* _Exercise description_:
Copy the data exactly from the line that contains "[0:06.30-0:07.20]" through the line that contains "Lip reading: did", keeping both end lines and leaving out everything else.

* _Record set_:
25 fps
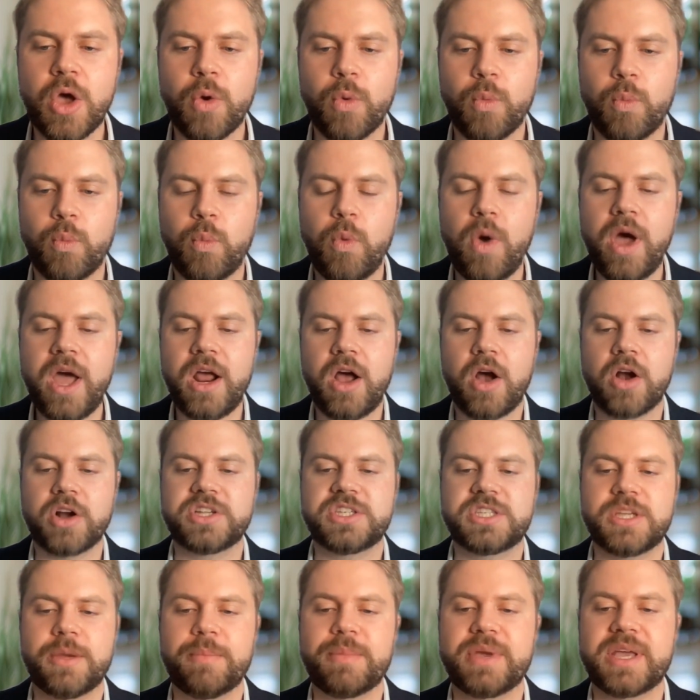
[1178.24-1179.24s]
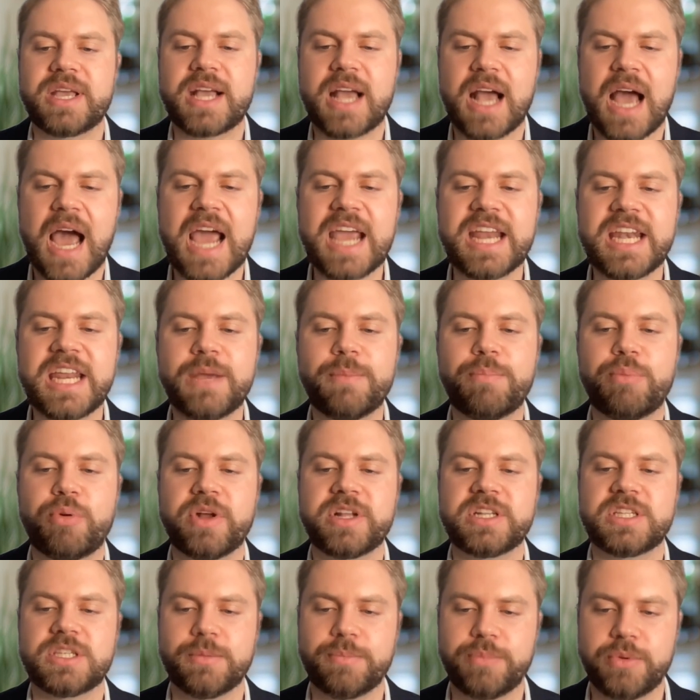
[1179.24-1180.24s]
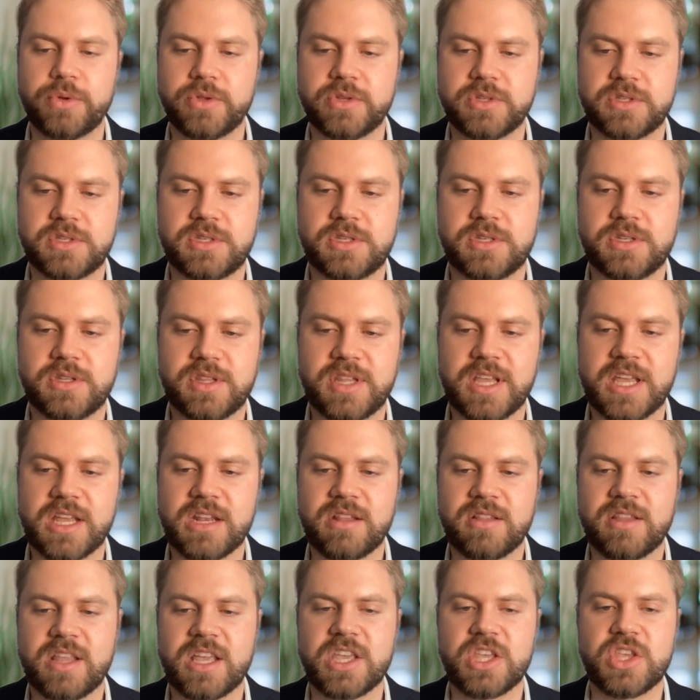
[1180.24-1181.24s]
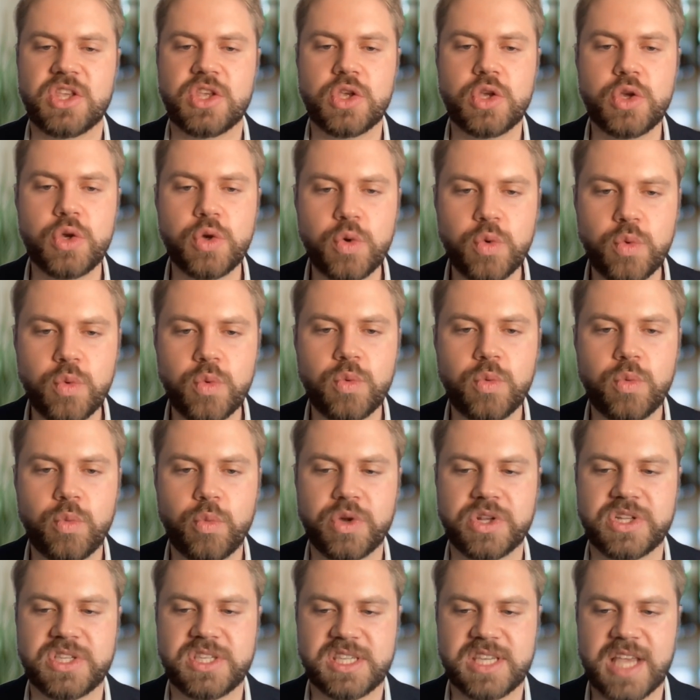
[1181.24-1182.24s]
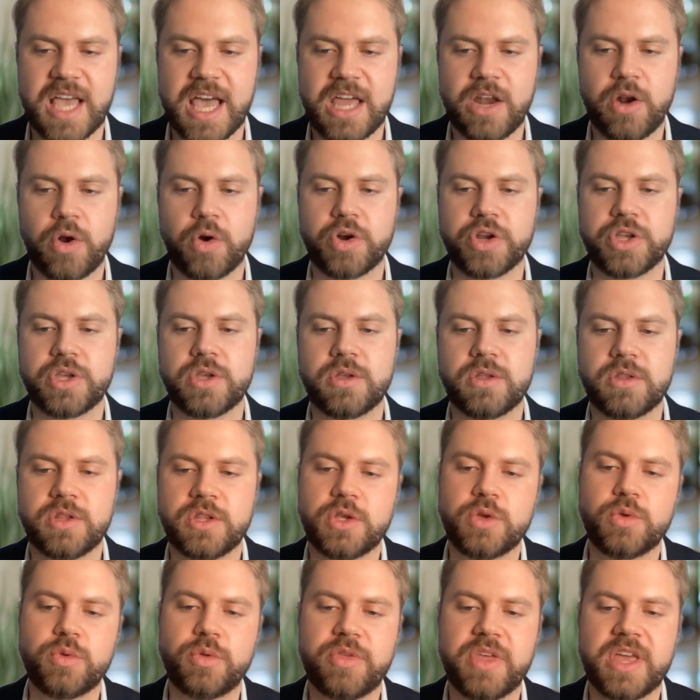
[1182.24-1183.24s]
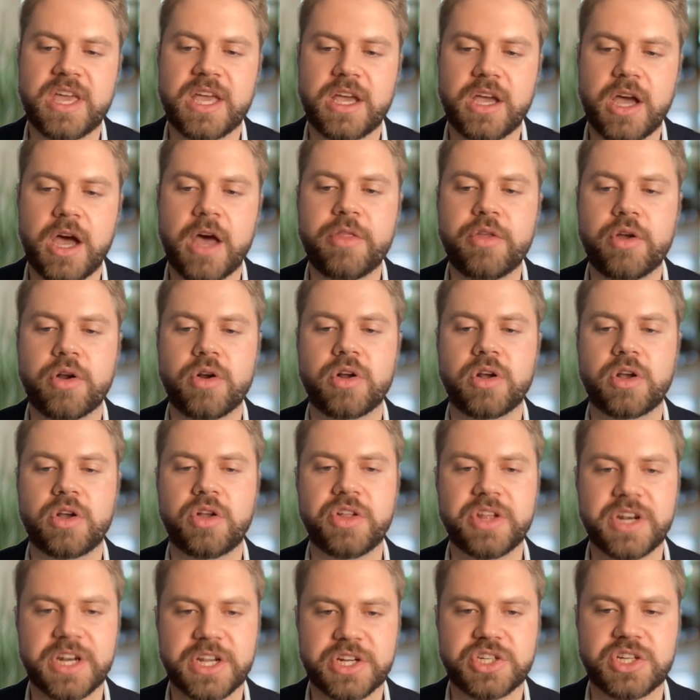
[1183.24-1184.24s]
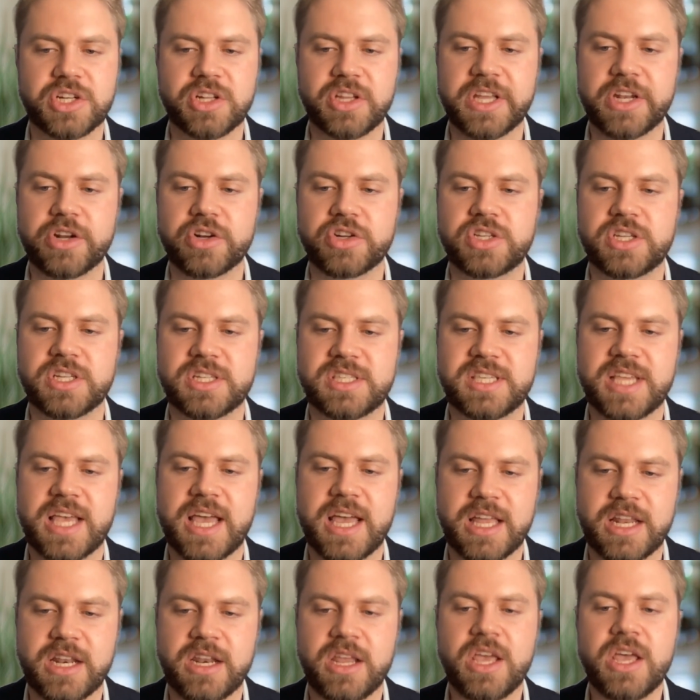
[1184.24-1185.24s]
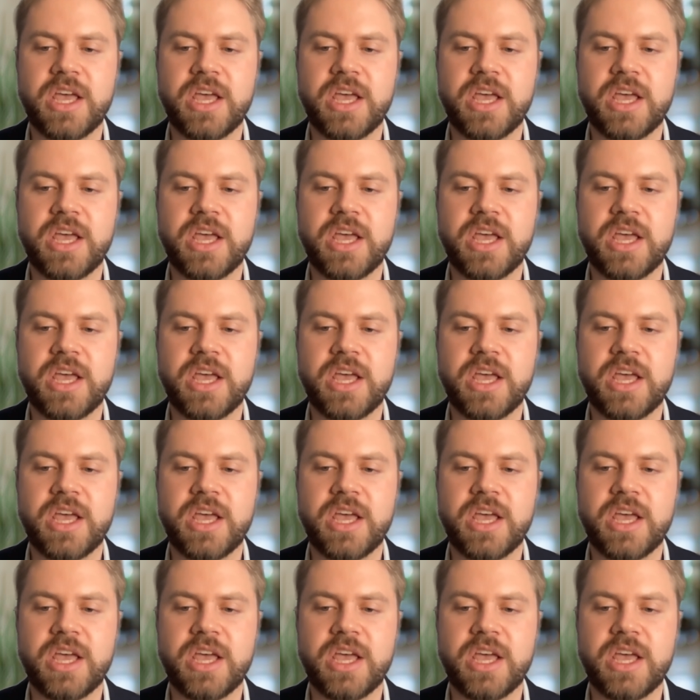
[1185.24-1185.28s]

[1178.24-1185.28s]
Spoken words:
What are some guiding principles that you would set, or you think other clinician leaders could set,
* * *
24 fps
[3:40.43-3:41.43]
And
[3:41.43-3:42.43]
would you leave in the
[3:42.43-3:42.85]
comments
...
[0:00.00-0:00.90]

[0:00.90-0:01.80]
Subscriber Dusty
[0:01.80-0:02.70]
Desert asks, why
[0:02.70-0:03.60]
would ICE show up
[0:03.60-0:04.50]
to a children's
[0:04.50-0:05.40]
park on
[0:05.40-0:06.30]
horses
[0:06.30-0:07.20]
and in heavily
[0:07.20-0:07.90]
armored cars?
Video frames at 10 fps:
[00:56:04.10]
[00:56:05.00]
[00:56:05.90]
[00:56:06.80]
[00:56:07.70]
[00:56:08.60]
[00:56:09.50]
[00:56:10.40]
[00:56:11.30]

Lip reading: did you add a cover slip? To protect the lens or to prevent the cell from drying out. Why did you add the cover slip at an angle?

* _Task output_:
[0:06.30-0:07.20]
and in heavily
[0:07.20-0:07.90]
armored cars?
Video frames at 10 fps:
[00:56:04.10]
[00:56:05.00]
[00:56:05.90]
[00:56:06.80]
[00:56:07.70]
[00:56:08.60]
[00:56:09.50]
[00:56:10.40]
[00:56:11.30]

Lip reading: did you add a cover slip? To protect the lens or to prevent the cell from drying out. Why did you add the cover slip at an angle?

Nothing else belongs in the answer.